Toilet Facilities: Use latrines at designated campsites. Latrines are not garbage cans and should be used for the intended purpose only. Personal waste items such as cigarettes, cotton swabs, or plastic feminine products should always be packed out and should never go into the latrines. If you're not near a latrine, dig a small hole 6 to 8 inches deep at least 150-200 feet or more back from the water's edge. When finished, fill hole and cover with needles and leaves.
We’ve been in the Boundary Waters Canoe Area for the last eight days with fourteen teens and another couple.
If you’ve never been to the BWCA, you cannot imagine its rugged beauty or the rhythm of life in there. It's as close to the wilderness as we can get in Minnesota. There is no electricity, no internet, no plumbing. It’s the world much as God created it. The only “modern” conveniences found at each ranger-sanctified campsite are the iron campfire grate and the latrine, set a safe distance from the grate.
Incidentally, the Canadian BWCA does not have ranger-sanctified campsites and so has no modern conveniences. Campers build their own campfires and dig their own toilet-areas.
Traveling through the BWCA involves paddling a canoe and portaging (walking while carrying everything necessary for the trip).
It’s nearly impossible to imagine what it means to portage with a week’s supplies for eighteen people. Having done it for three years, I still cannot imagine it. But I can do it. Barely, though, at the beginning of the week. My 100-pound pack and I struggle. If I fall, it’s over. I have to wait with my pack -- sometimes face-down in the mud -- until someone comes along to help me heft it and place it on my back so I can continue the journey. Though I try to always carry my own load, sometimes someone has to help me finish a portage. That's okay. God wants us to know our limitations and when to ask for help.
As we consume the food, my pack gets lighter. I earn my light pack by the end of the trip.
Much to my surprise, I like portaging. I like the physical struggle. I like the feeling of earned sweat dripping off my nose. I like counting my paces and marking my journey to the other side.
I like canoeing too. I have my own rhythm, so I like to be in the front of the canoe. I don’t want to watch others not paddling or lazy-paddling. I want to count my fifty or seventy strokes and switch to the other side for fifty or seventy strokes. I like paddling continuously until we reach our destination.
I do not like visiting the latrine.
I would imagine no one really likes it.
I’m not sure they all struggle the way I do. In fact I know they don't.
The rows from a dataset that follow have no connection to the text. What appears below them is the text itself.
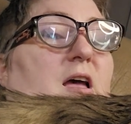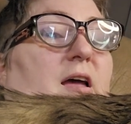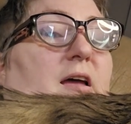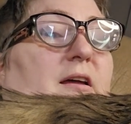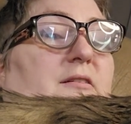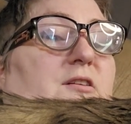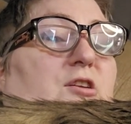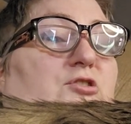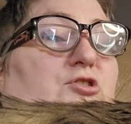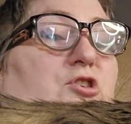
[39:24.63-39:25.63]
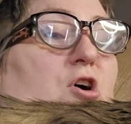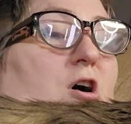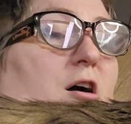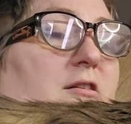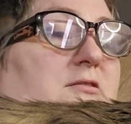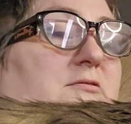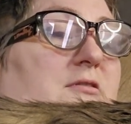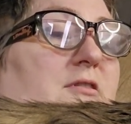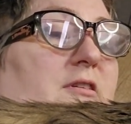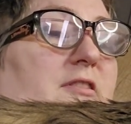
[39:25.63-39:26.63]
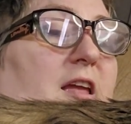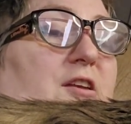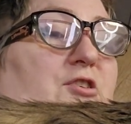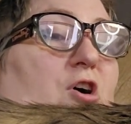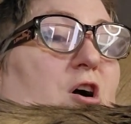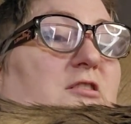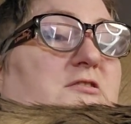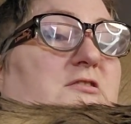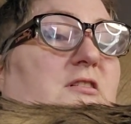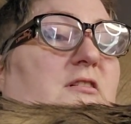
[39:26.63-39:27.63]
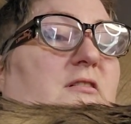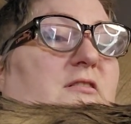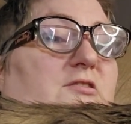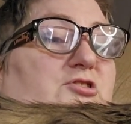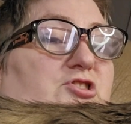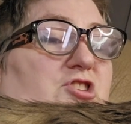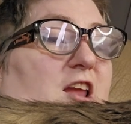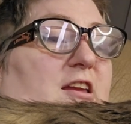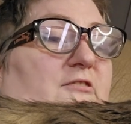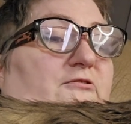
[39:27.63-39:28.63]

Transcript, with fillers: and knocked uh, they knocked the shaken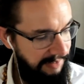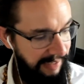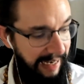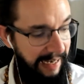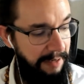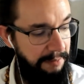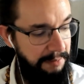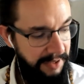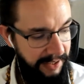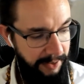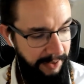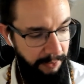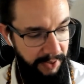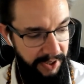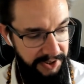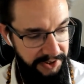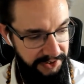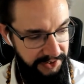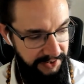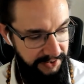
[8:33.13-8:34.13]
time that I
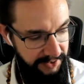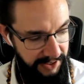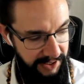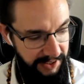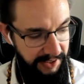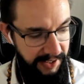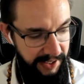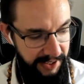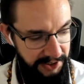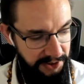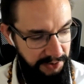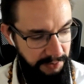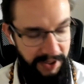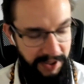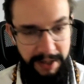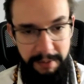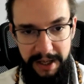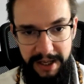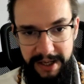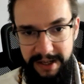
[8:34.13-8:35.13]
waste in case
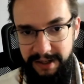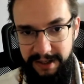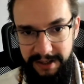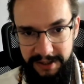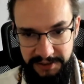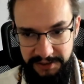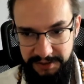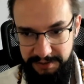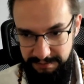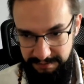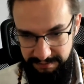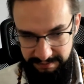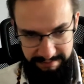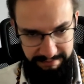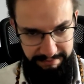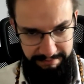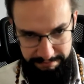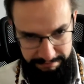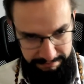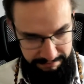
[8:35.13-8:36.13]
what I'm getting is
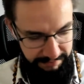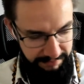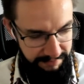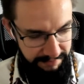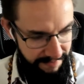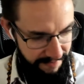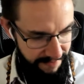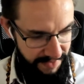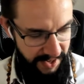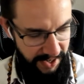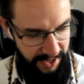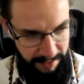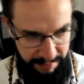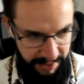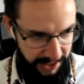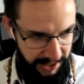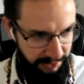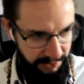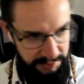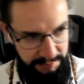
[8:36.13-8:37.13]
a
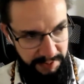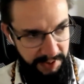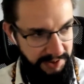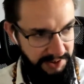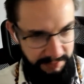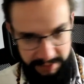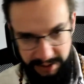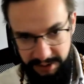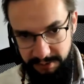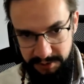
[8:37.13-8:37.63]
bad response,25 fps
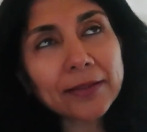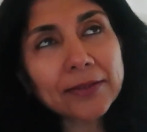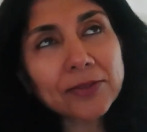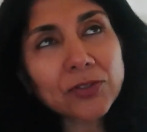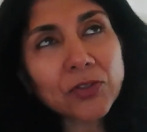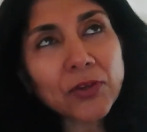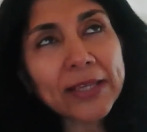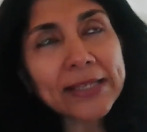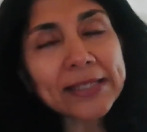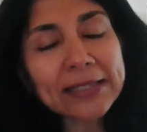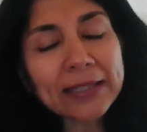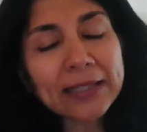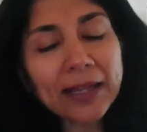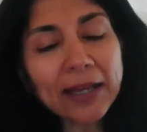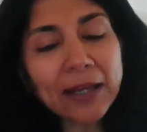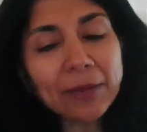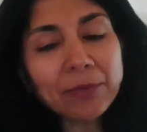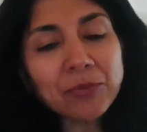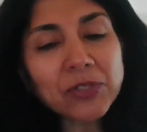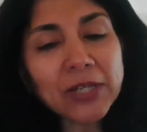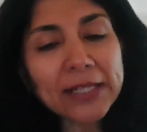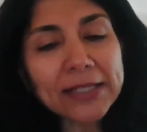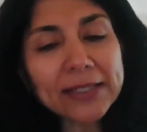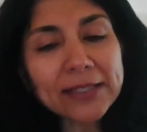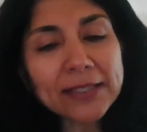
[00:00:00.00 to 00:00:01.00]
Islam
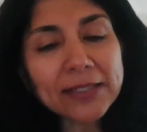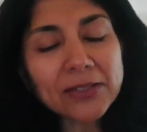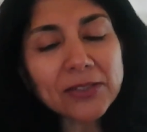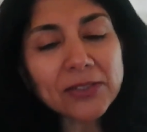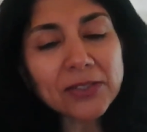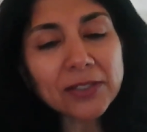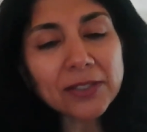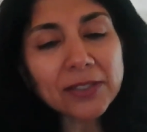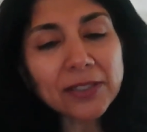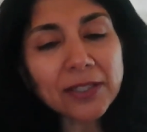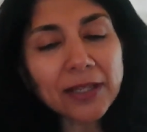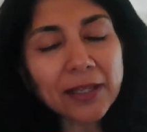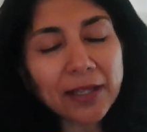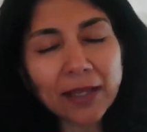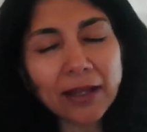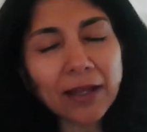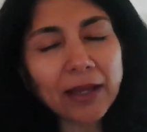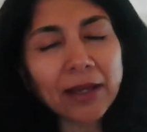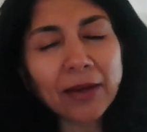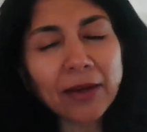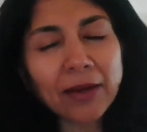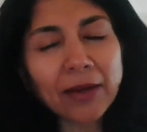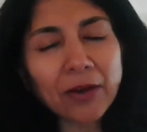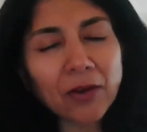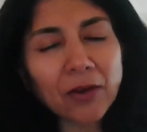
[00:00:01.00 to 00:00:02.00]
transition,
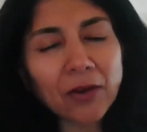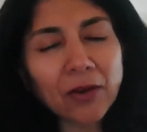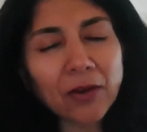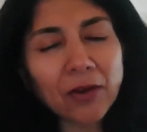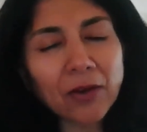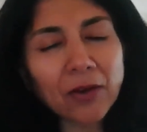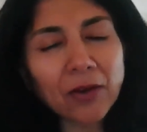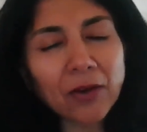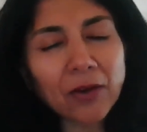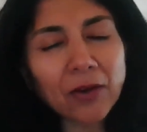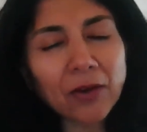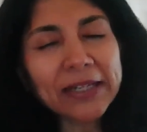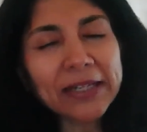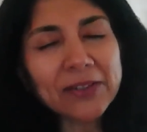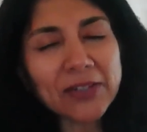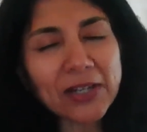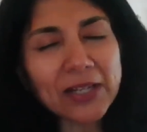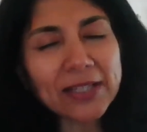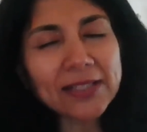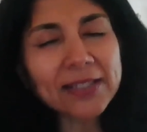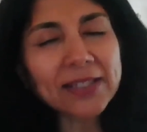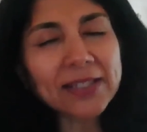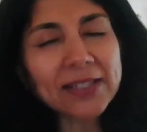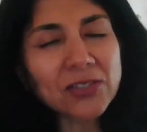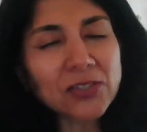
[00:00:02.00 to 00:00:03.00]
or rather
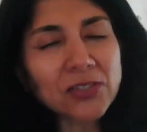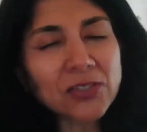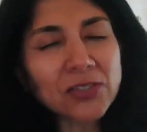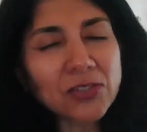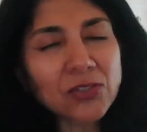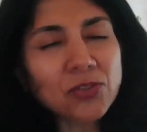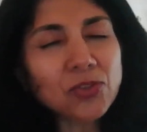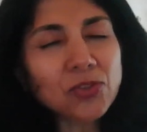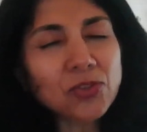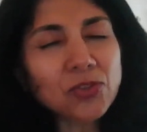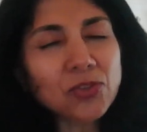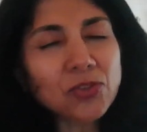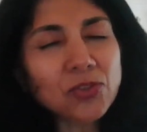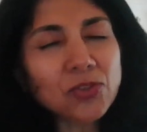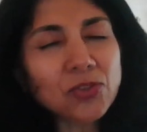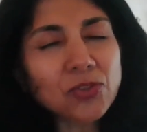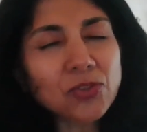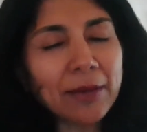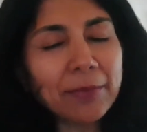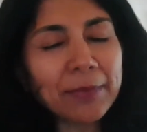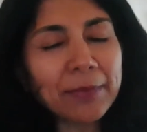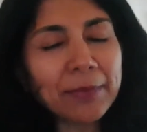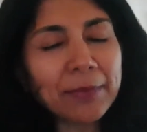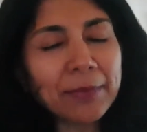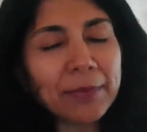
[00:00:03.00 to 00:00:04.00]
Kashmir transitions to
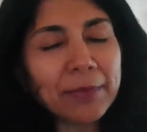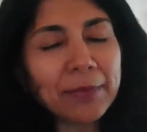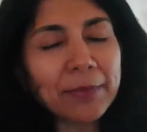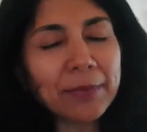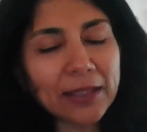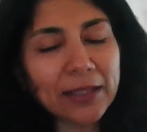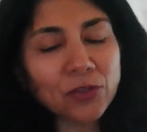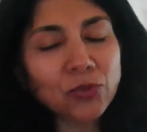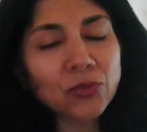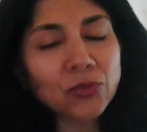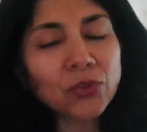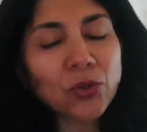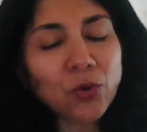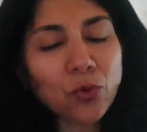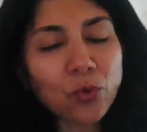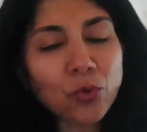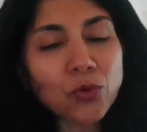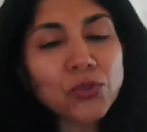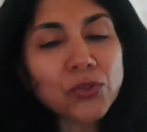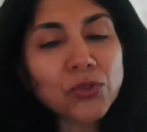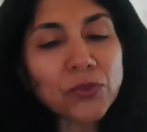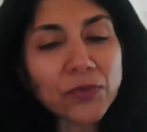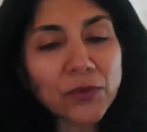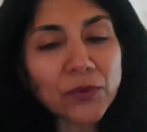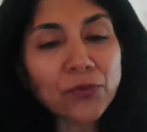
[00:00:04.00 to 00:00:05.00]
Islam through
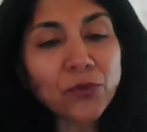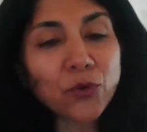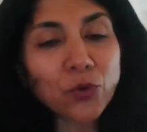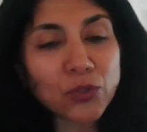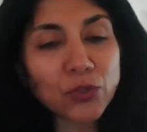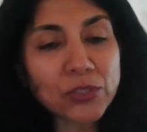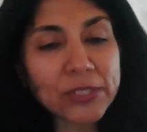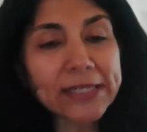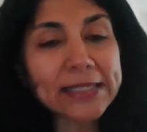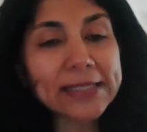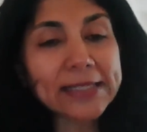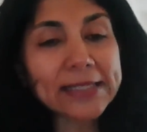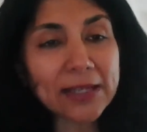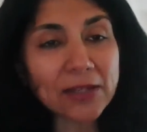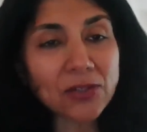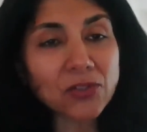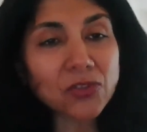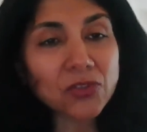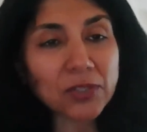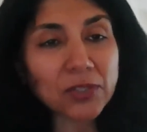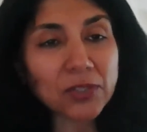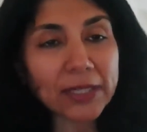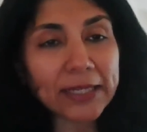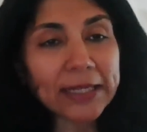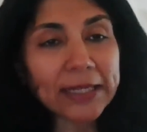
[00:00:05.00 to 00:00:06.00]
the course of the 14th
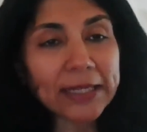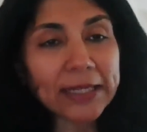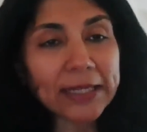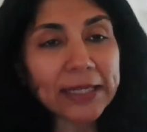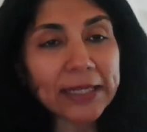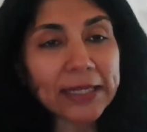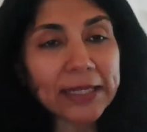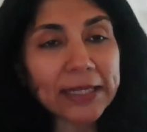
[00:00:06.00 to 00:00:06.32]
century.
My seven borrowed warrior-girl daughters treat the latrine like a normal part of camp life. Or they pee in the water.
Visits to the latrine consume my thoughts when I’m not counting paces or paddle strokes.
This year, I was determined that I would go to the latrine by myself like a big girl. In the past, I’ve always asked Joe to accompany me. He does, but grudgingly. I felt ready to be independent. He's never really enjoyed needy me as much as he enjoys warrior me.
First, I decided to visit the latrine twice a day. That means no drinking unnecessary drinks.
Second, I put sanitizer spray, a lighter, and my tiny lantern in my toilet paper baggie -- my bag of goods. The sanitizer and the lantern I carried for obvious reasons. The lighter I use to burn ticks off the latrine before using it. For some reason, everything except the toilet paper disappeared by the end of the week.
Third, I planned my visits to occur during daylight hours. The first visit would occur after breakfast. The second following dinner.
Fourth, I started my pep talks before we left home: I can do this. I’m strong. I’m fearless. I’m a warrior. Those ticks don’t stand a chance. It’s only a few seconds a day. I can do this. I was ready.
Things went well the first two days. I managed my visits efficiently. My courage came at a cost: I sprinted down the path back to camp, slowing only as I caught site of the other campers.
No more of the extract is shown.